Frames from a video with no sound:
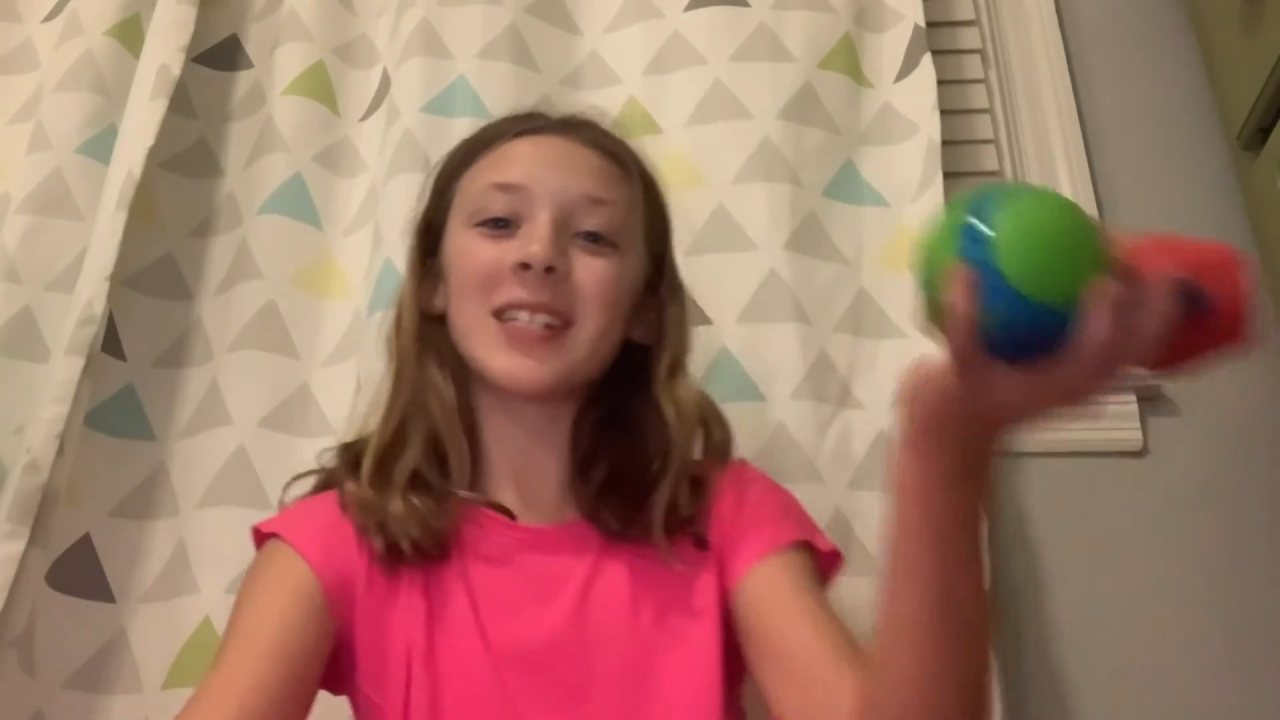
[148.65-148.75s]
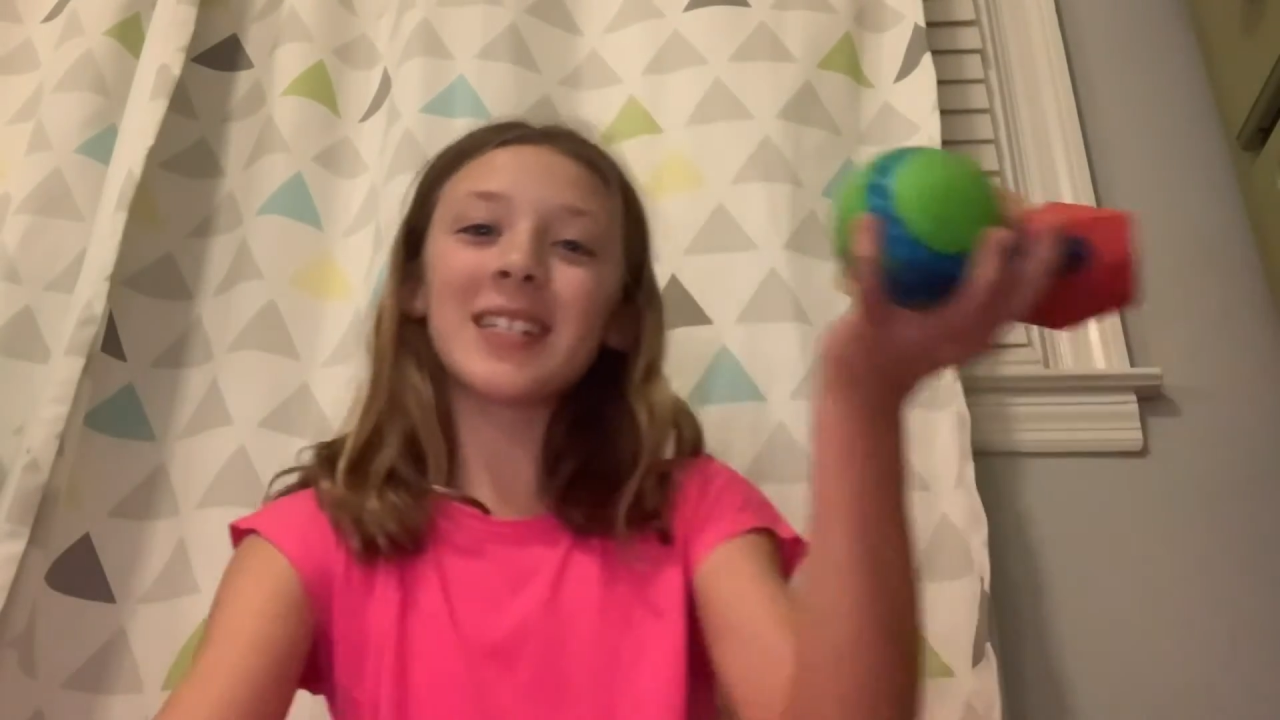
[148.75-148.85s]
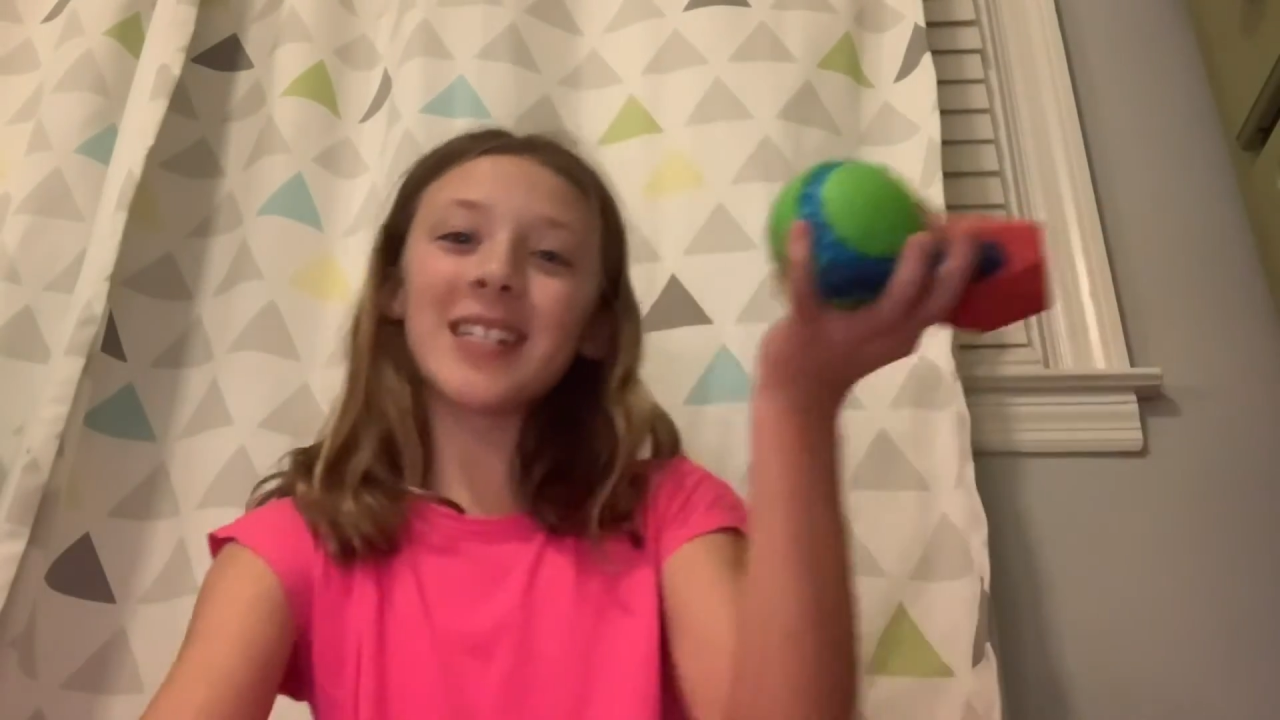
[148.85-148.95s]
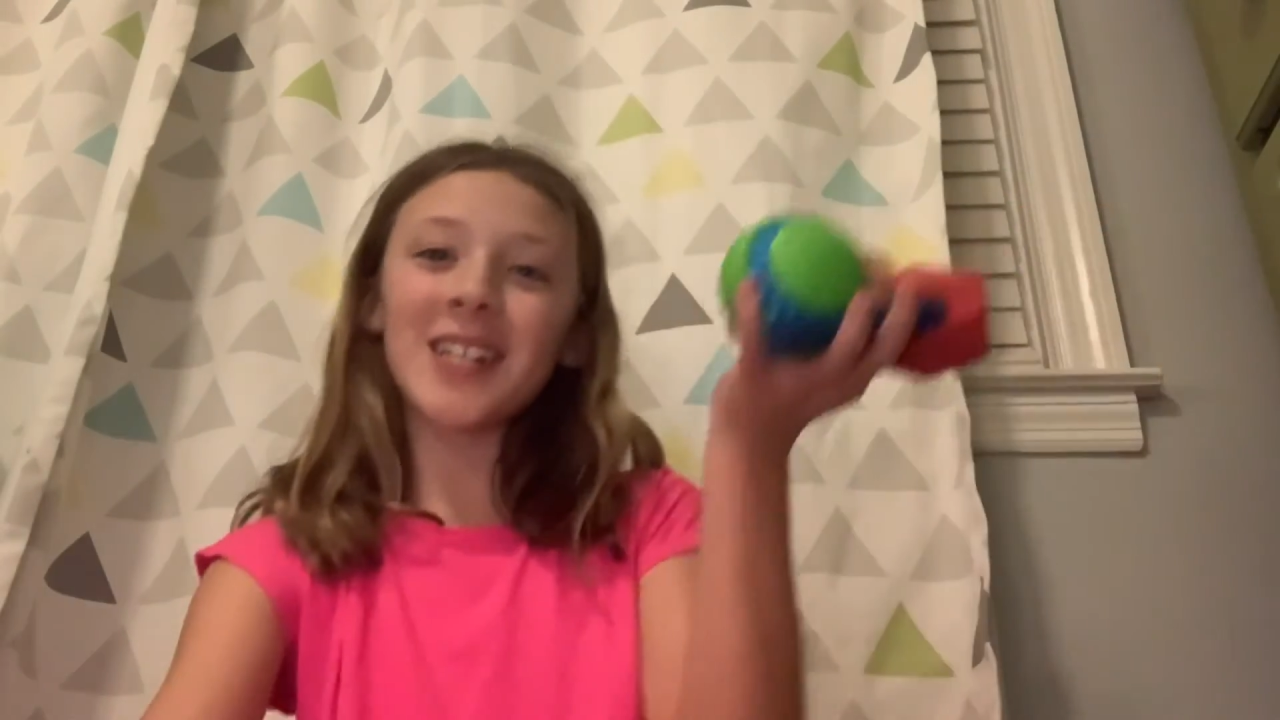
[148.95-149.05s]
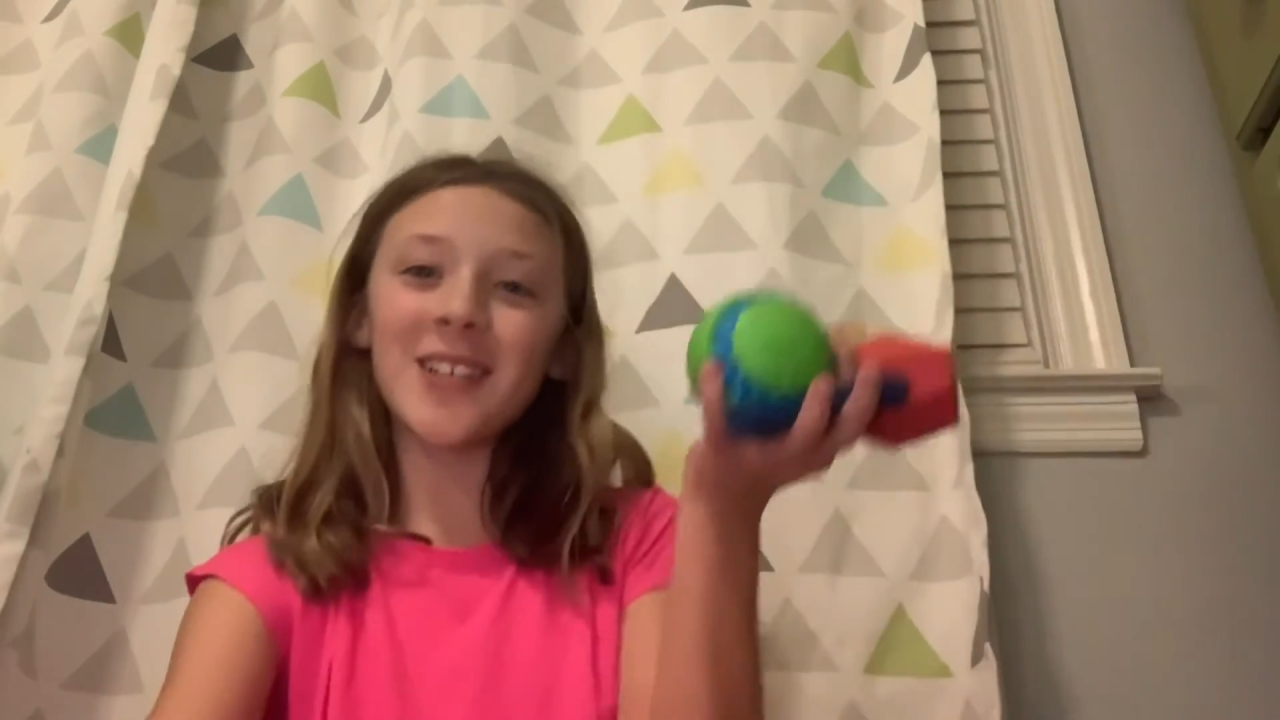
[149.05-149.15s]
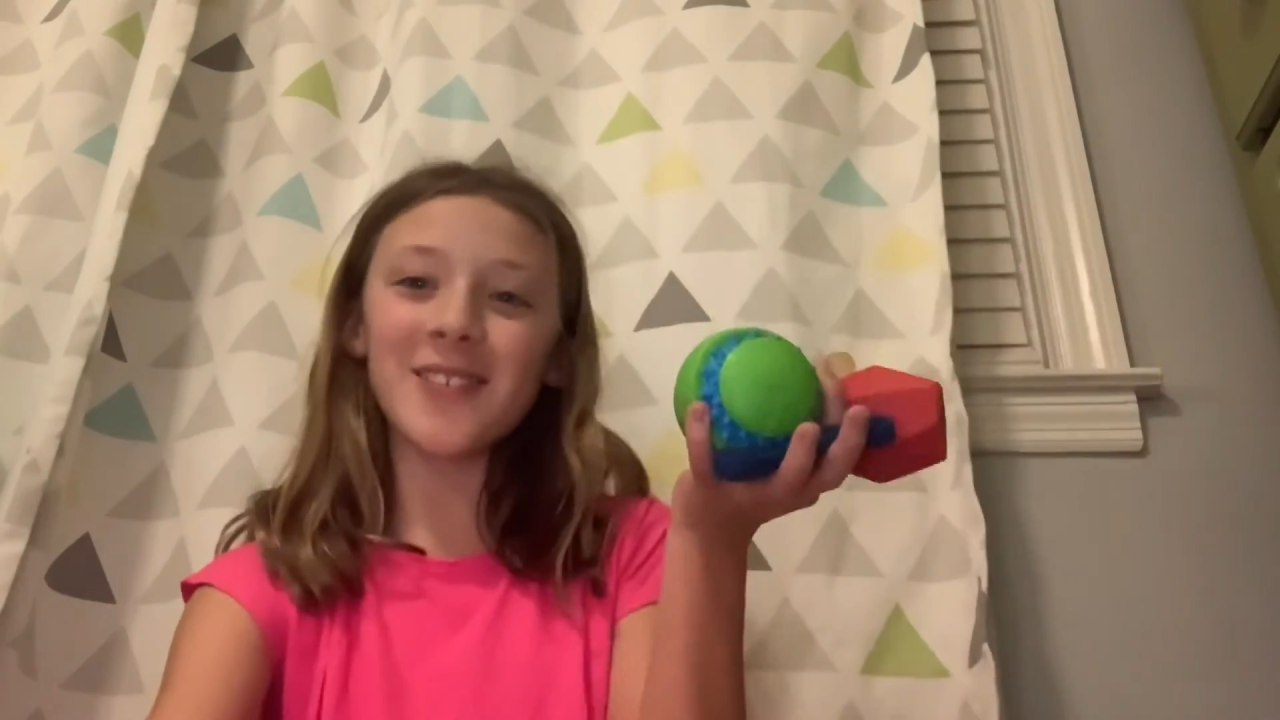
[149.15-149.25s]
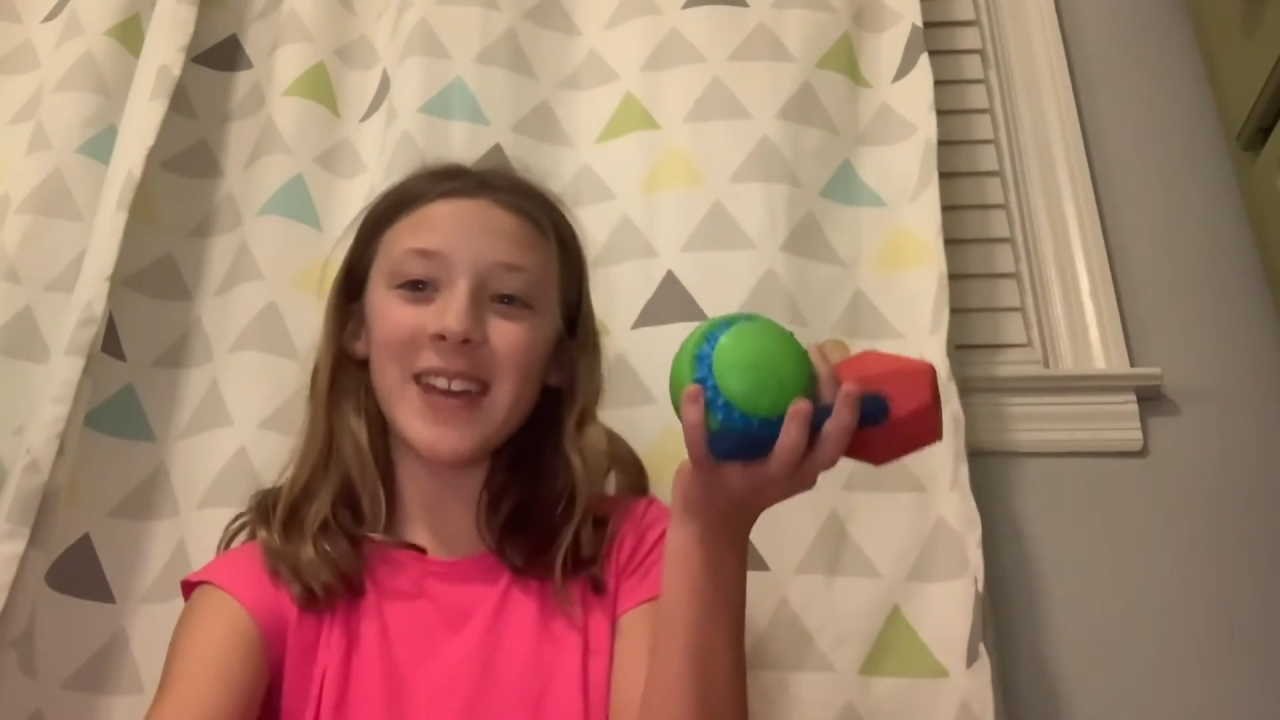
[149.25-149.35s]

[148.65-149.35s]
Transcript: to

* _Exercise_:
Output, exactly and only, the lines beginning with the one that contains "[149.15-149.25s]" and ending at the last line of the records above. Drop the pictures.

* _Exercise output_:
[149.15-149.25s]
[149.25-149.35s]

[148.65-149.35s]
Transcript: to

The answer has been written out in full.